Dwight Howard is gonna make a ton of money wherever he goes. But all these attempts to woo him — Houston basically offered him the keys to NASA — rub me the wrong way. The last thing Howard needs is franchise after franchise telling him how great he is.
>> Uh oh, USA swimming is already struggling without Michael Phelps. Evening crowds over the weekend for the national championships in Indianapolis were borderline pathetic — 1,191, 2,500, 1,265, 1,522 and 1,230.
>> Brazil is back on top in soccer. After Sunday’s thrashing of Spain, the host country has some serious momentum heading into the 2014 World Cup.

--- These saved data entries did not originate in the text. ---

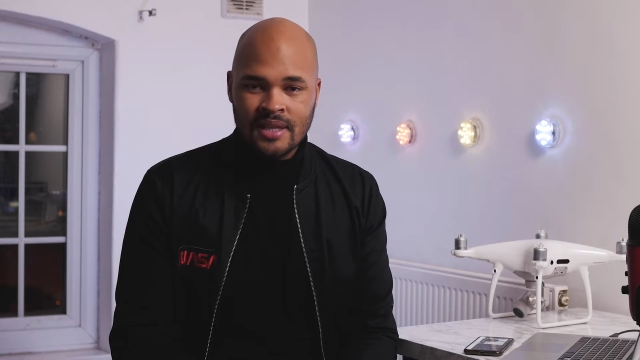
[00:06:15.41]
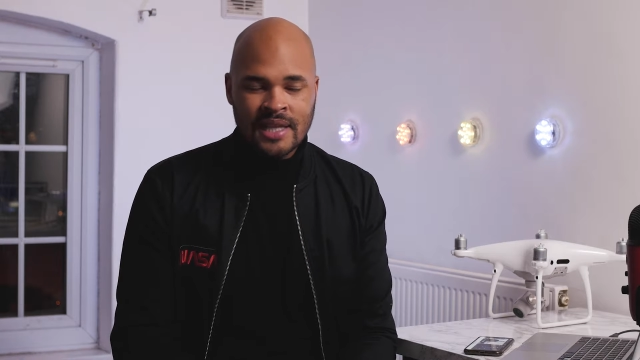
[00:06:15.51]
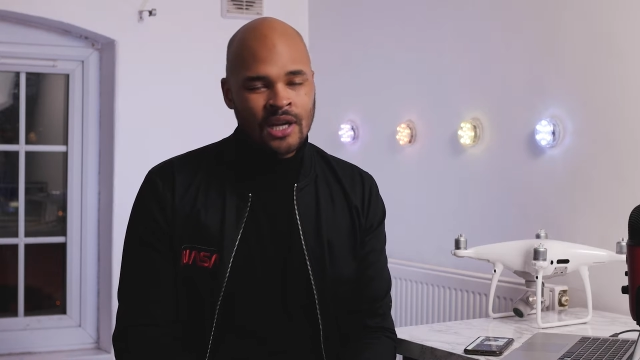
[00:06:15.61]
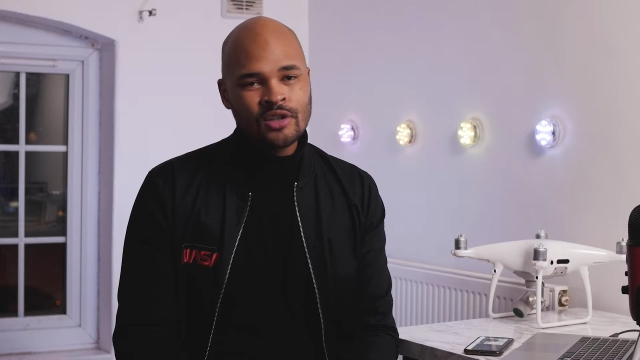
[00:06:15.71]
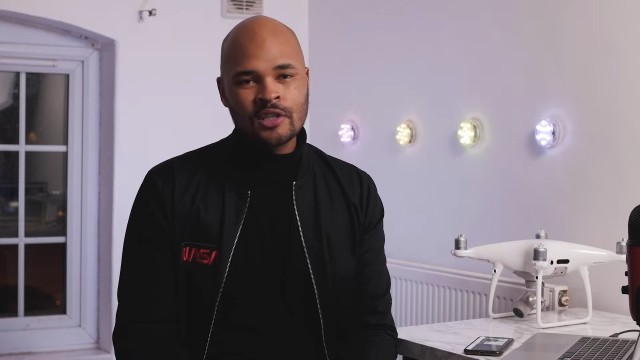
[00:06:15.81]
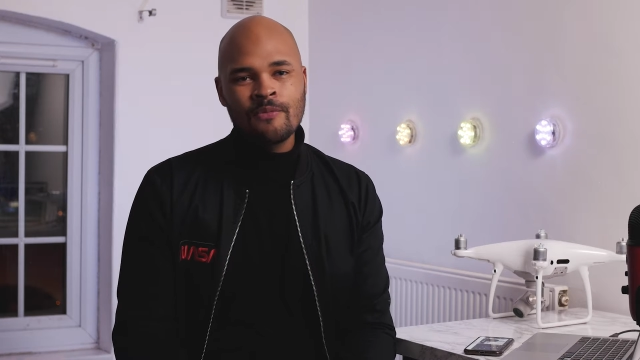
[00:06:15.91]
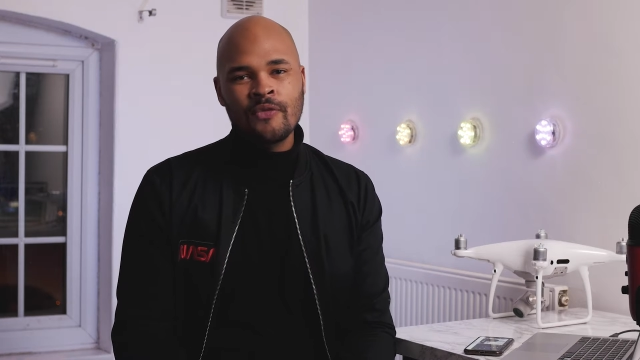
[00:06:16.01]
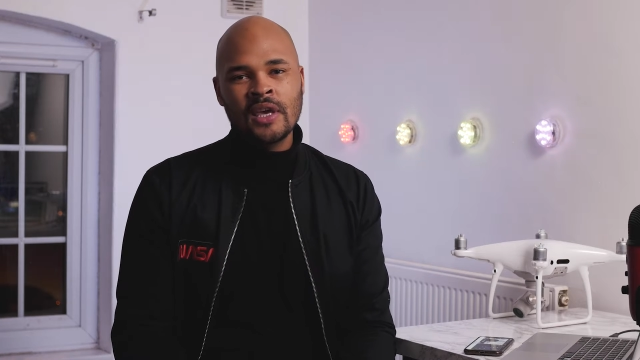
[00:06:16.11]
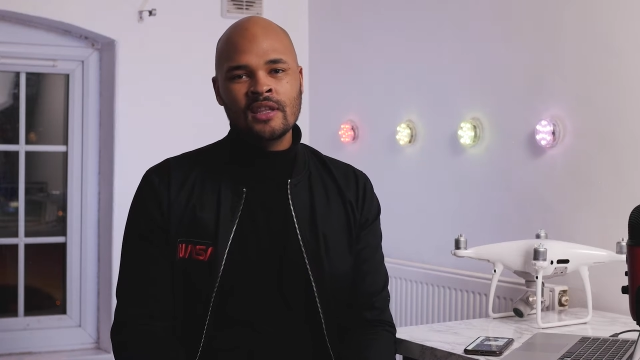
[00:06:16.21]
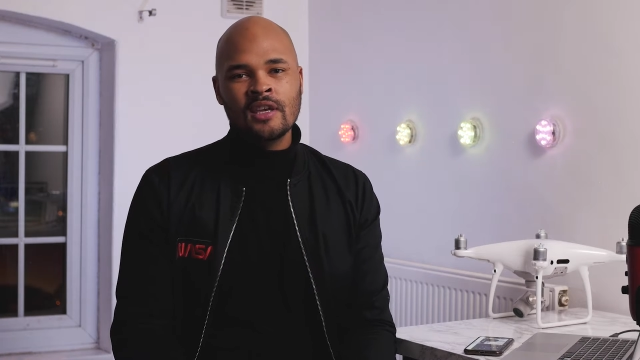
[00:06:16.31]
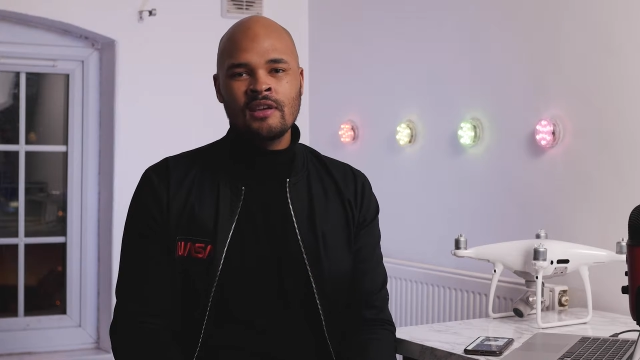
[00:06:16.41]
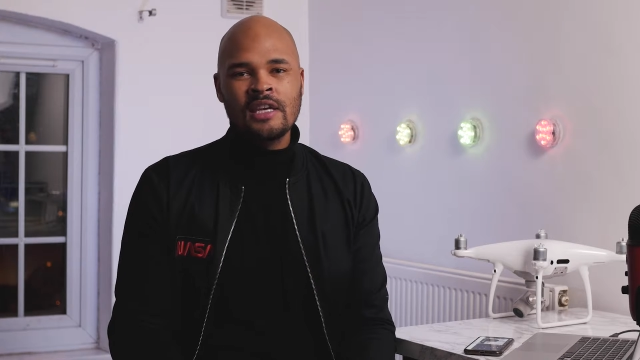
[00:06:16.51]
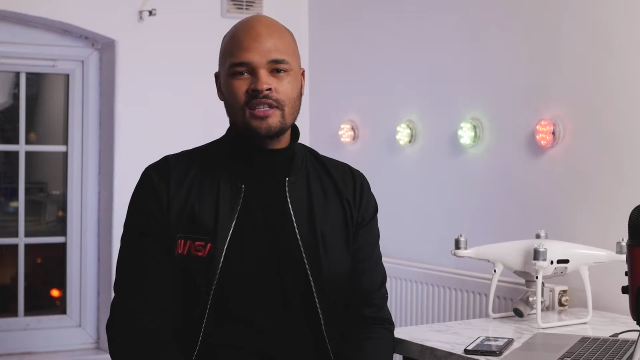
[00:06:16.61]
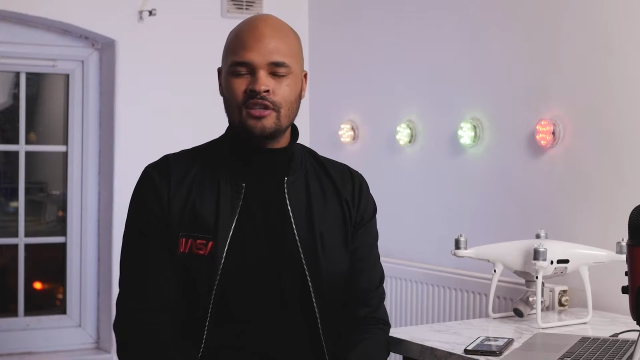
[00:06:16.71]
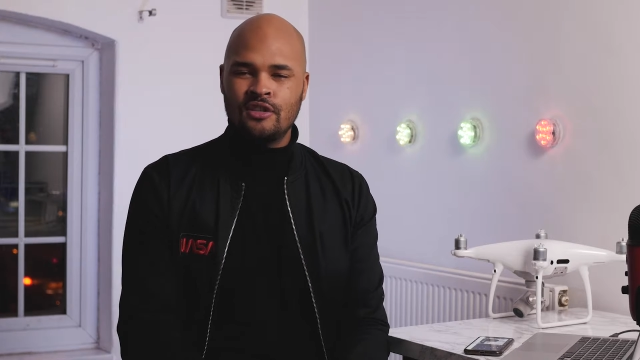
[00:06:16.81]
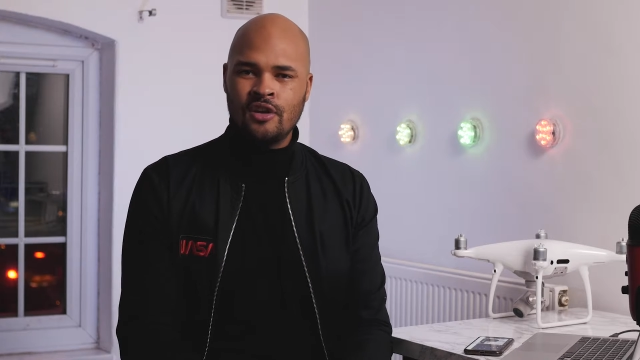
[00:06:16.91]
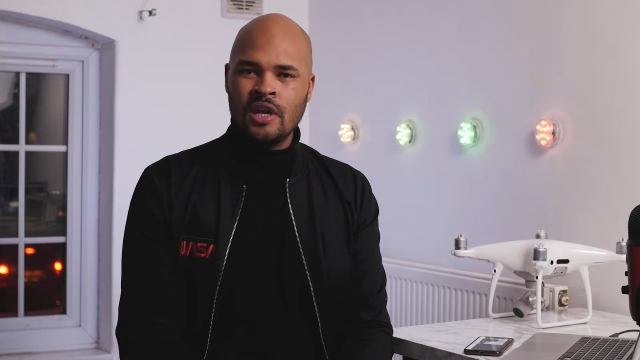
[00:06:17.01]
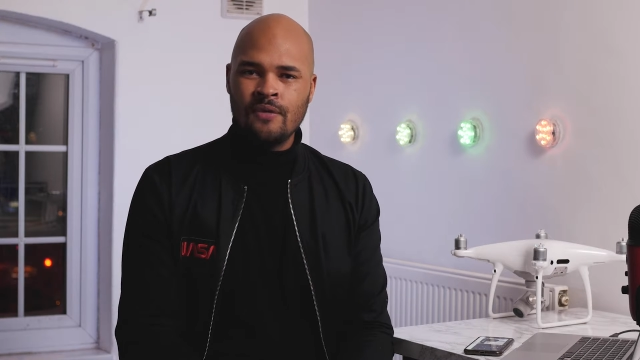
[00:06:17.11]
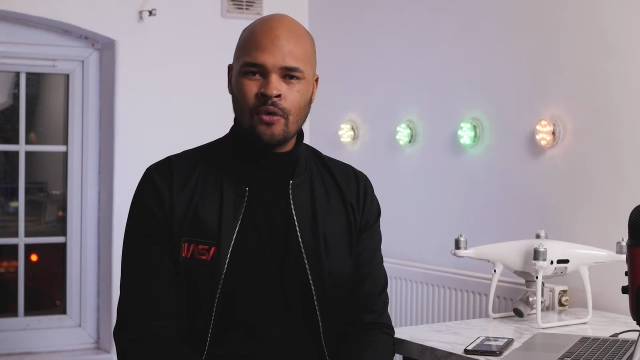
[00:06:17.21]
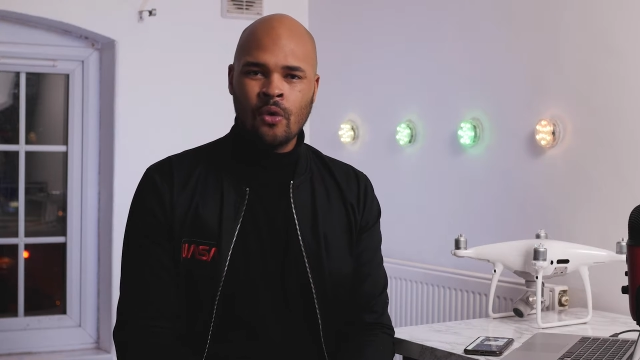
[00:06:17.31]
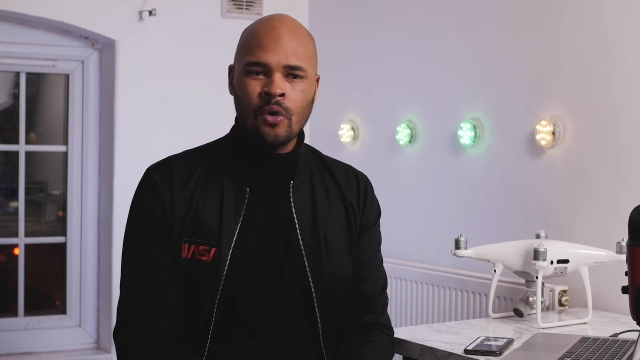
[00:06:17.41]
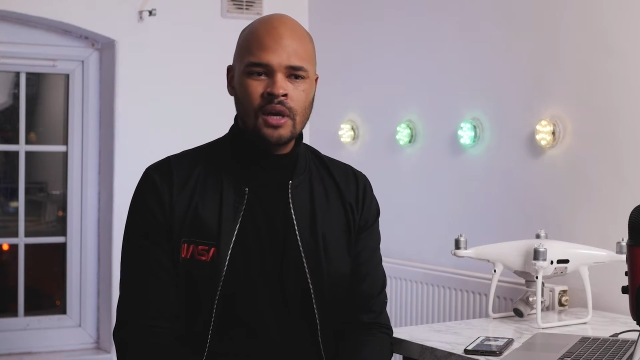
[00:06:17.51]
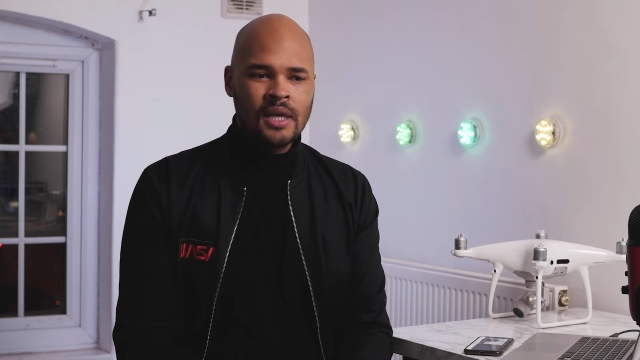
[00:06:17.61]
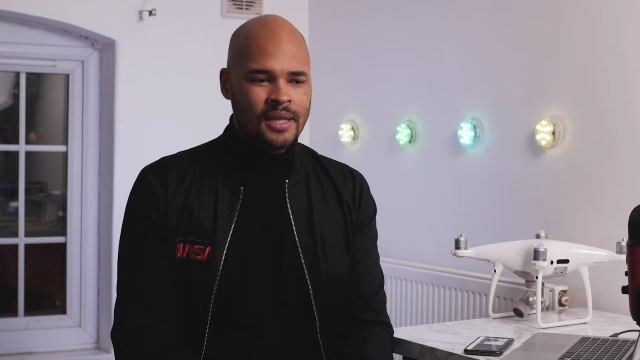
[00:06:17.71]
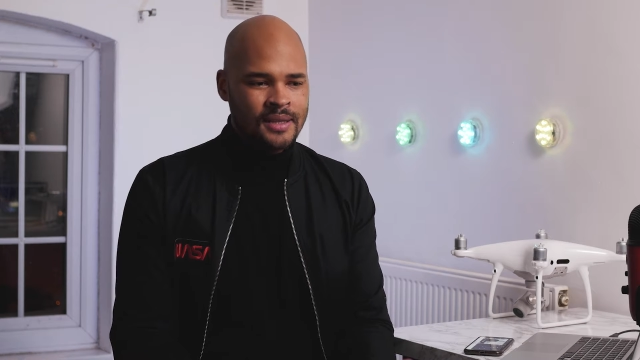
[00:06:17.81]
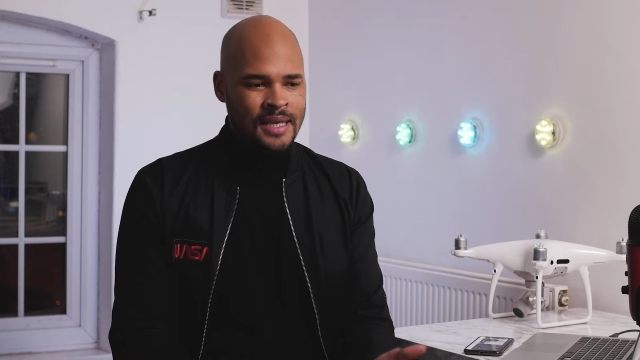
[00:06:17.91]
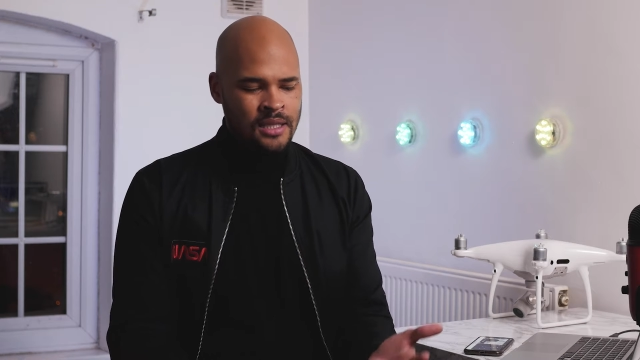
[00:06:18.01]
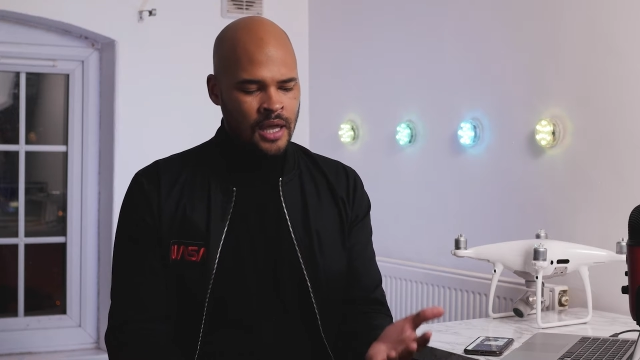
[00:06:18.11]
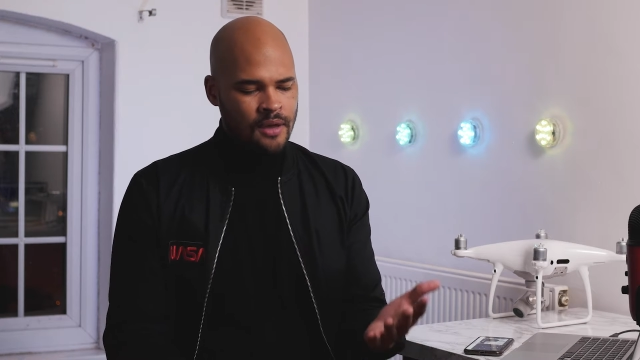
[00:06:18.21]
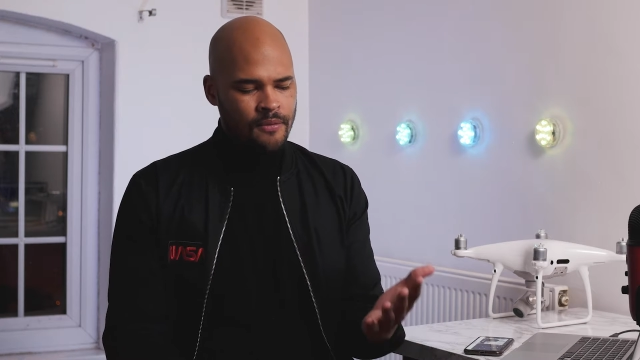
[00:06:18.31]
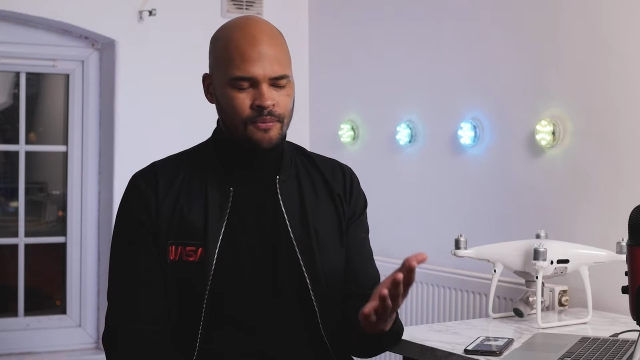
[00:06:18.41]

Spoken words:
They're not something that you need to study for. There's like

>> A wild and wacky Wimbledon produced another shocker today with Serena losing. Is anybody gonna be left to play next weekend? Grantland surveys the damage from the strangest Grand Slam in a long time.
>> In case you missed it, my post-College World Series story Sunday on how an Omaha native is moving the sabermetric revolution toward college baseball.
>> Interesting panel discussion about broadcasting in Richard Deitsch’s weekly media column.
>> Finally, I love this. Tulsa is pursuing the 2024 Olympics. If this ain’t the American (pipe) dream, I don’t know what is: “We don’t have an answer yet for water polo. But one thing we do have is plenty of land out here in Oklahoma.” If it works, Omaha, I’m totally leading the charge for 2028.